* _Extracted data_:
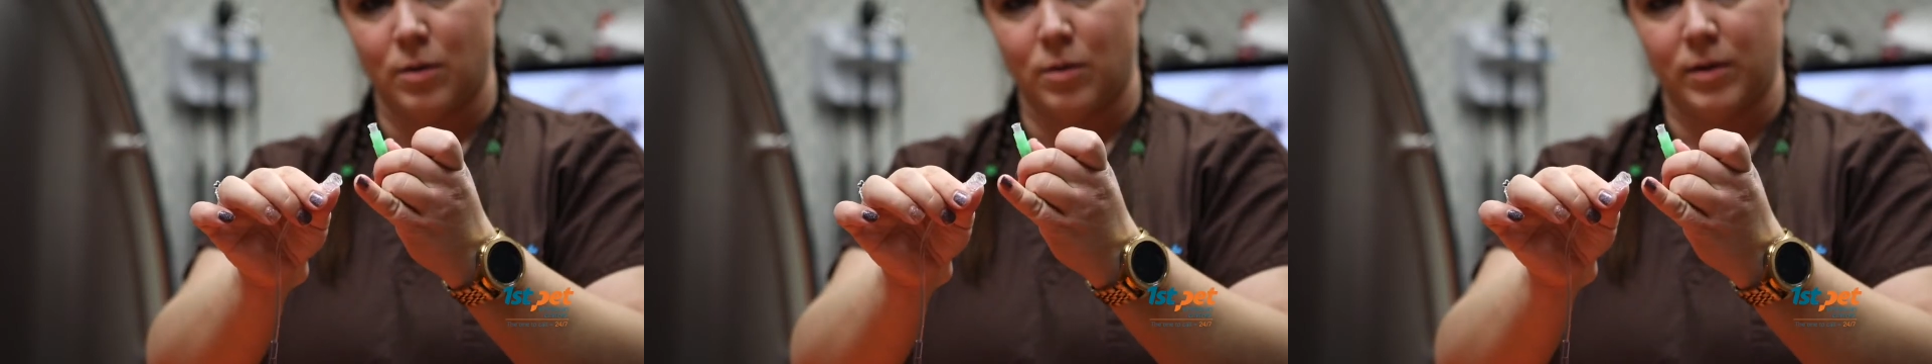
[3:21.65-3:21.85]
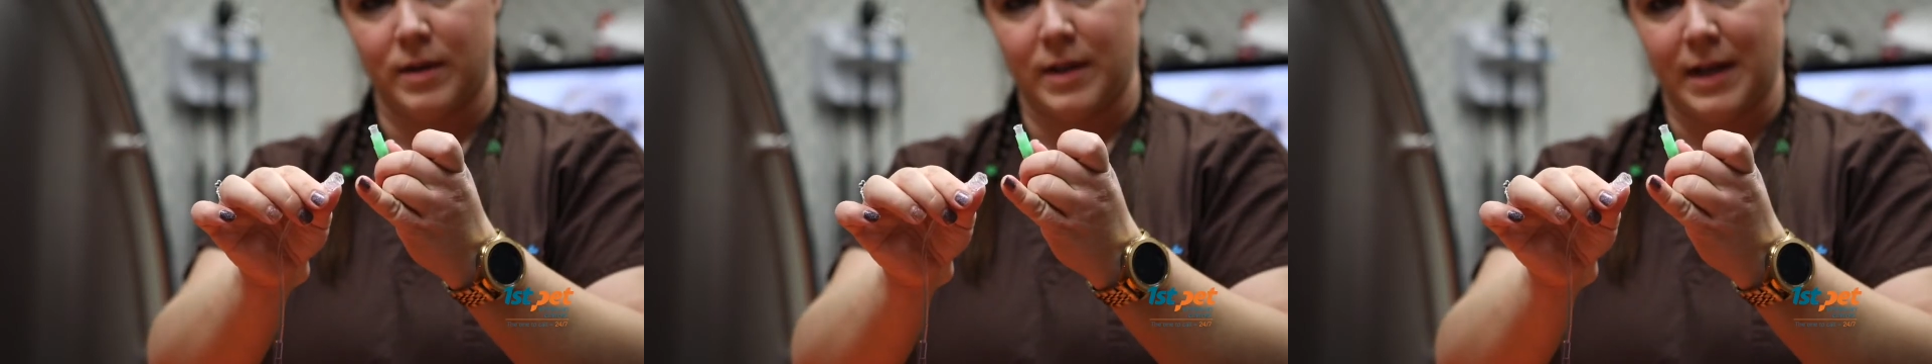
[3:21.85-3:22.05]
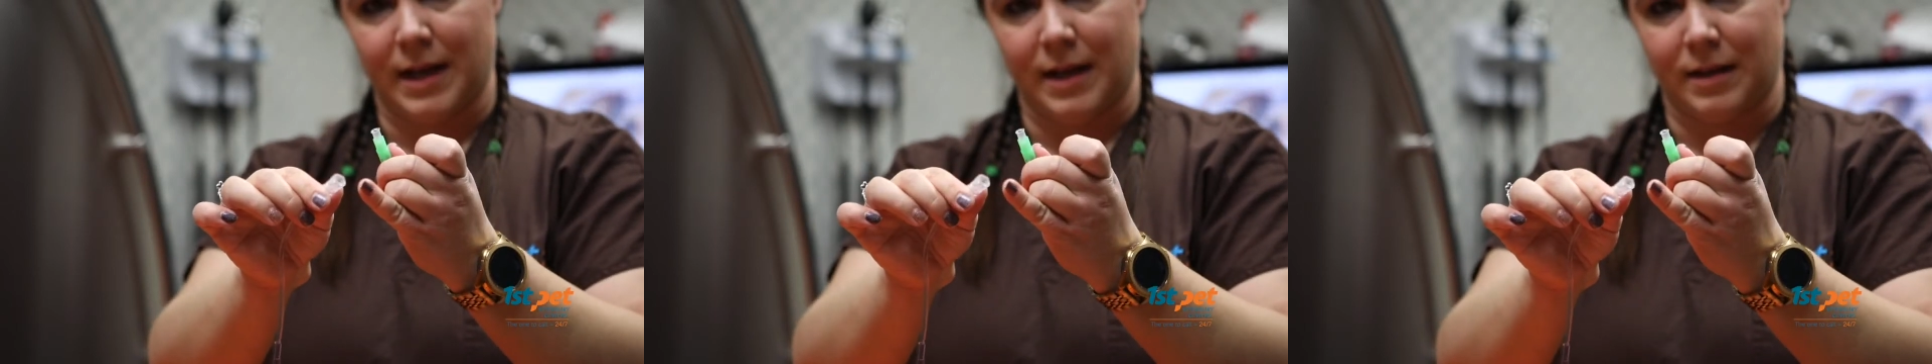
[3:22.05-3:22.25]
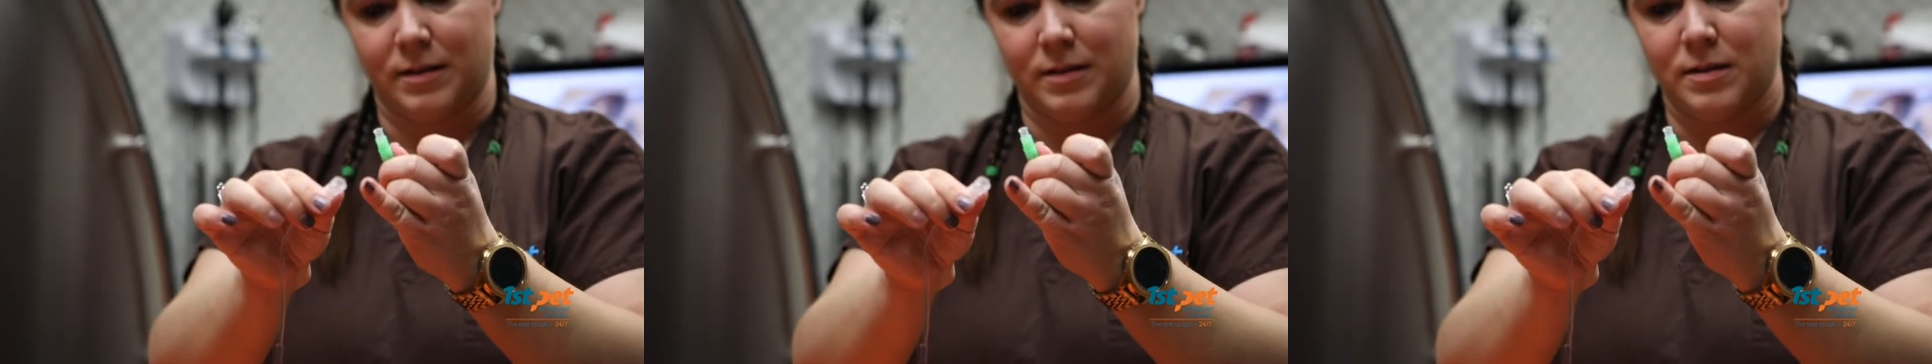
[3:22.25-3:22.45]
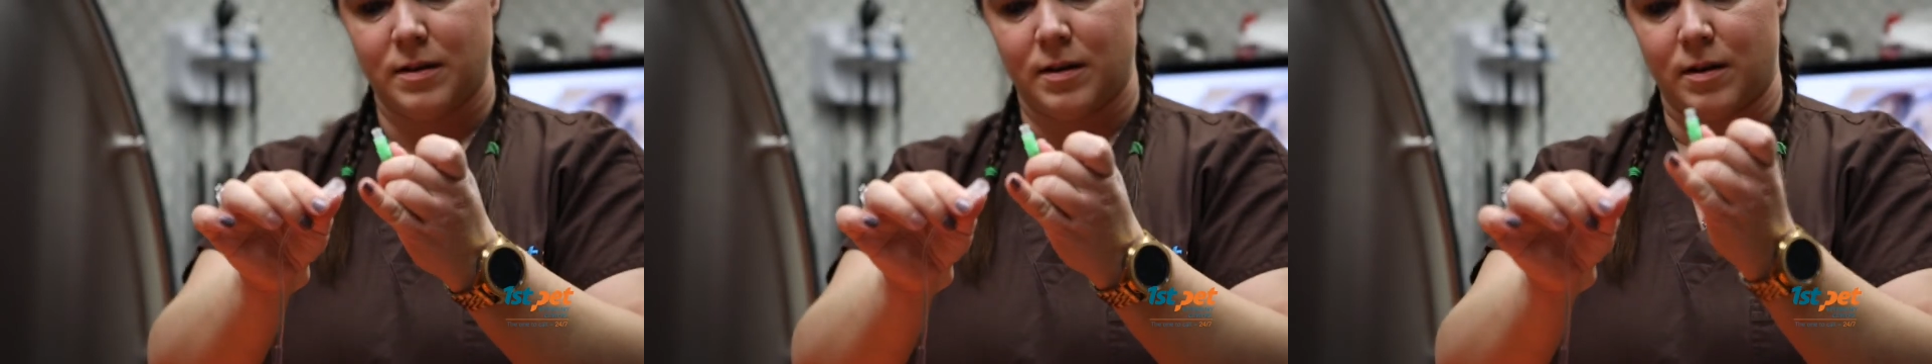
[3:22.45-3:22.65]
or the
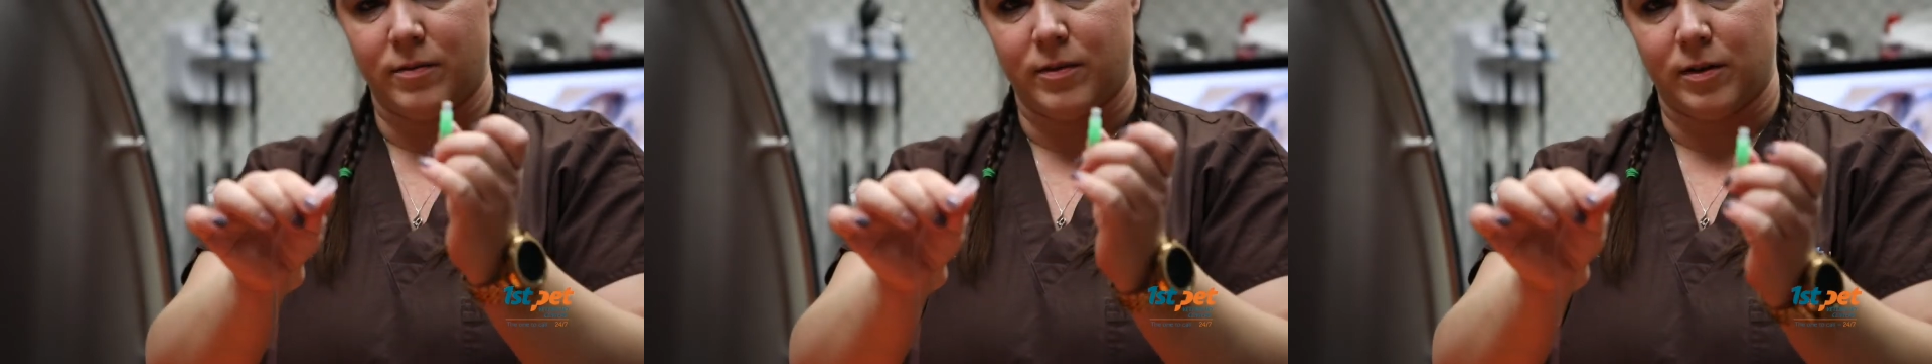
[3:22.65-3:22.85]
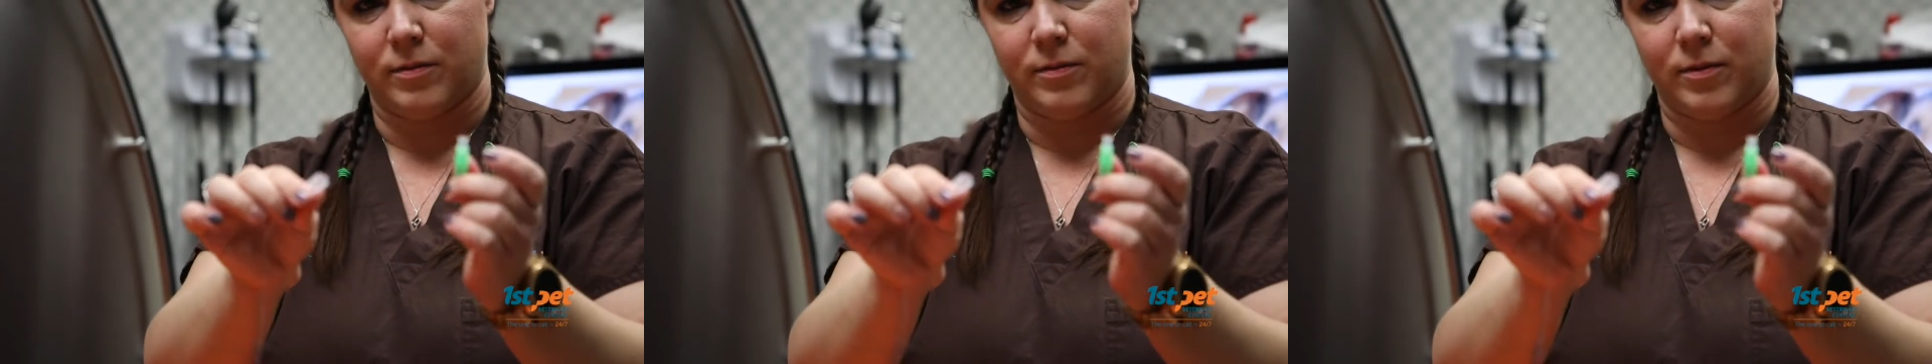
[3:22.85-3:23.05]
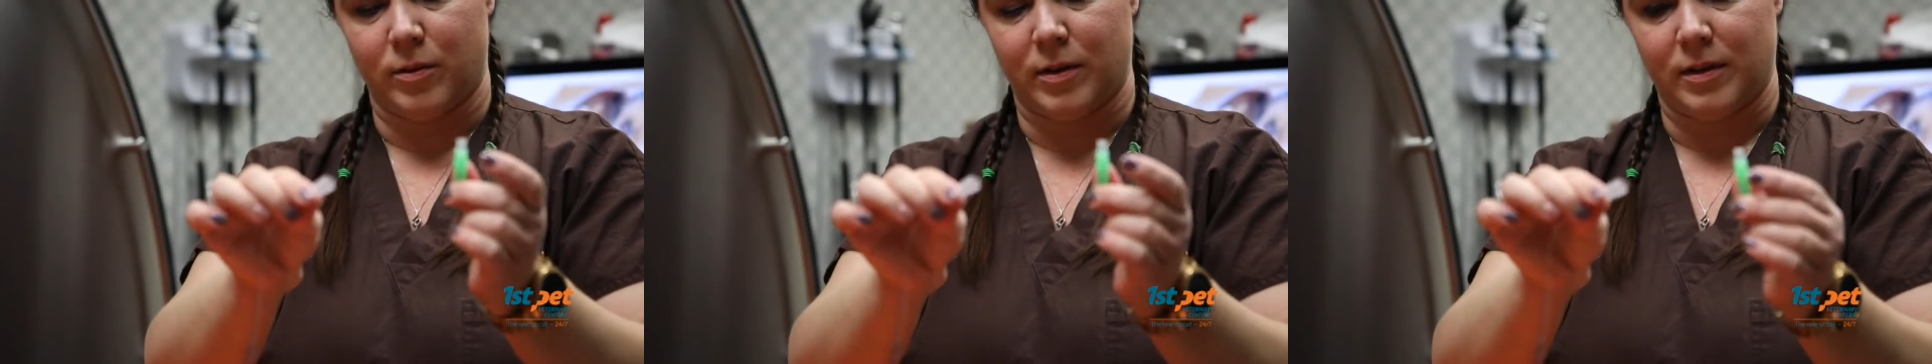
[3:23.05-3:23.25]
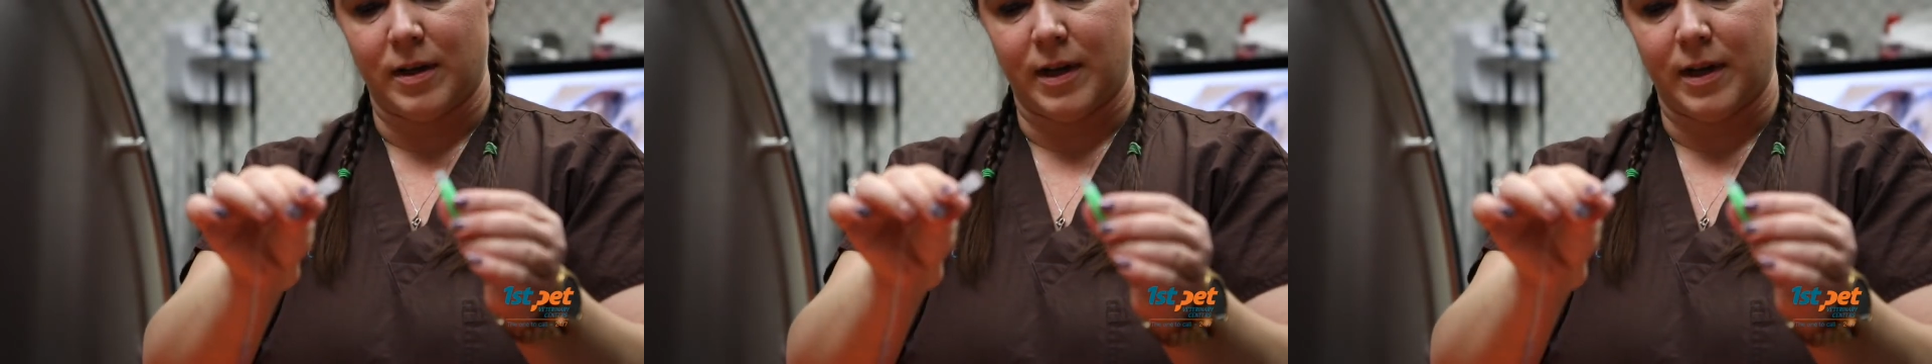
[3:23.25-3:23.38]
end of your fluid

* _Assignment_:
Everything from the line with "[3:22.65-3:22.85]" through the last line above should be reproduced exactly, both ends included; pictures must be omitted.

* _Output_:
[3:22.65-3:22.85]
[3:22.85-3:23.05]
[3:23.05-3:23.25]
[3:23.25-3:23.38]
end of your fluid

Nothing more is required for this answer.